§ **Work request**
Only lines containing the string "frames" belong in the answer; find them in the records and copy them.
□ □ □ □ □
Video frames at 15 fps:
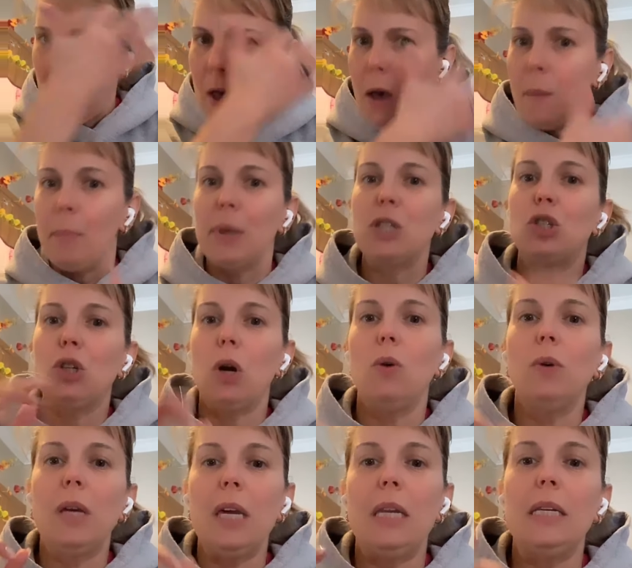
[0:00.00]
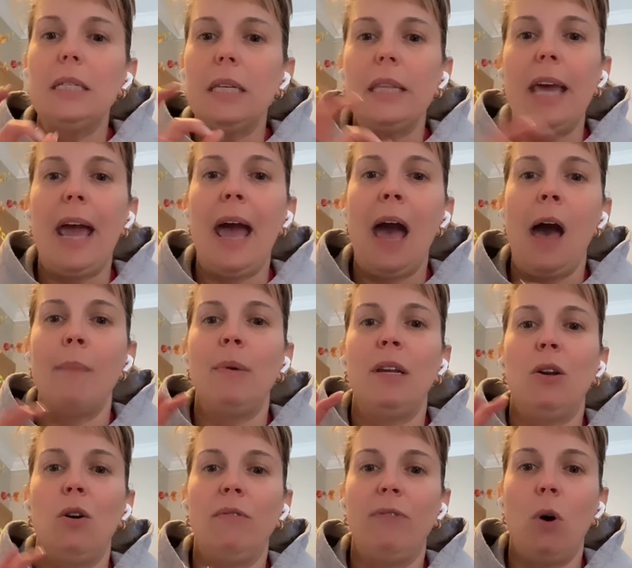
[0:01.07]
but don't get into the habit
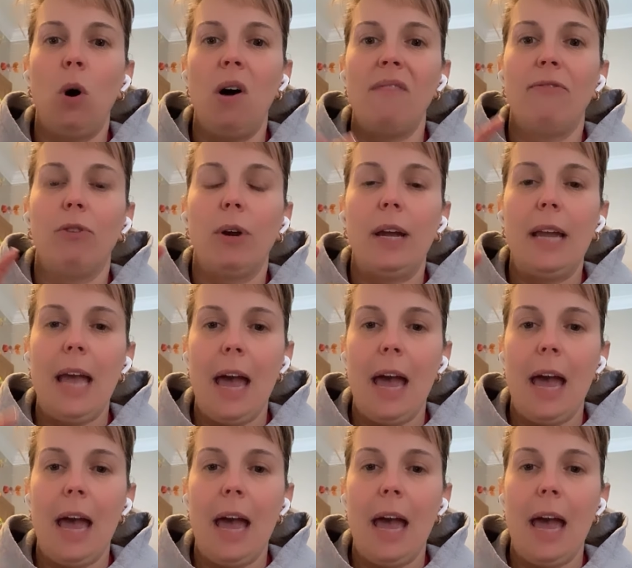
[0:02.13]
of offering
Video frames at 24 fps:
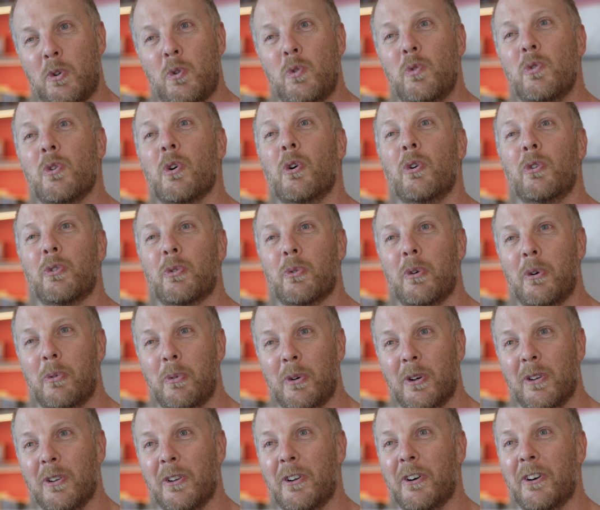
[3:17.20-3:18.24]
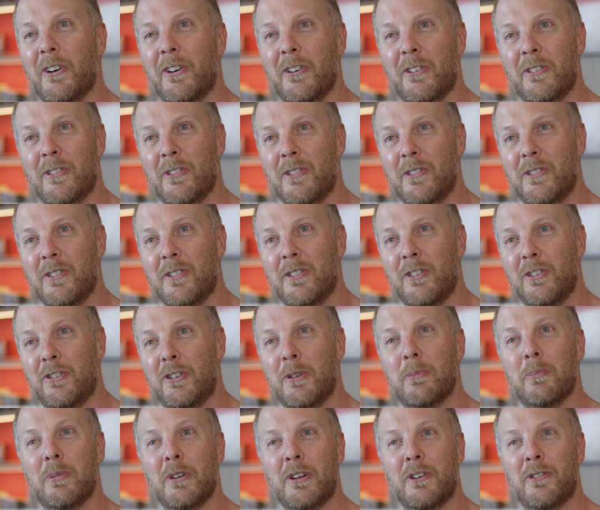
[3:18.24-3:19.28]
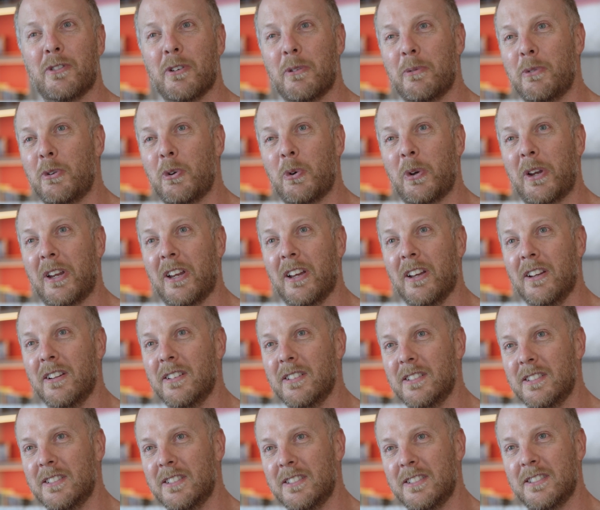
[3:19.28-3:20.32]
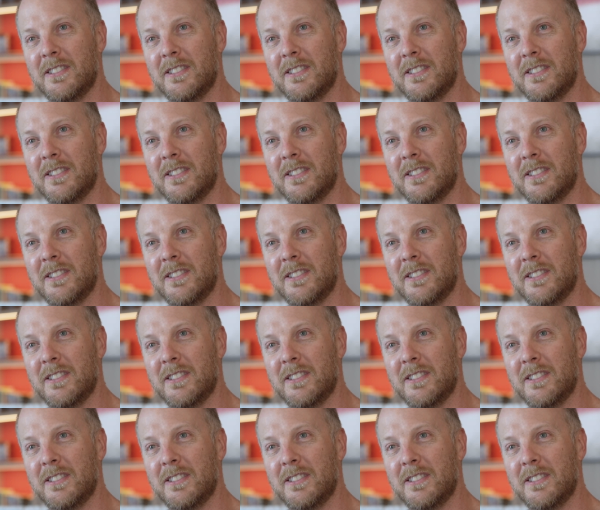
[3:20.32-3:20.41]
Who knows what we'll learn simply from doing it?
□ □ □ □ □
§ **Answer to the exercise**
Video frames at 15 fps:
Video frames at 24 fps:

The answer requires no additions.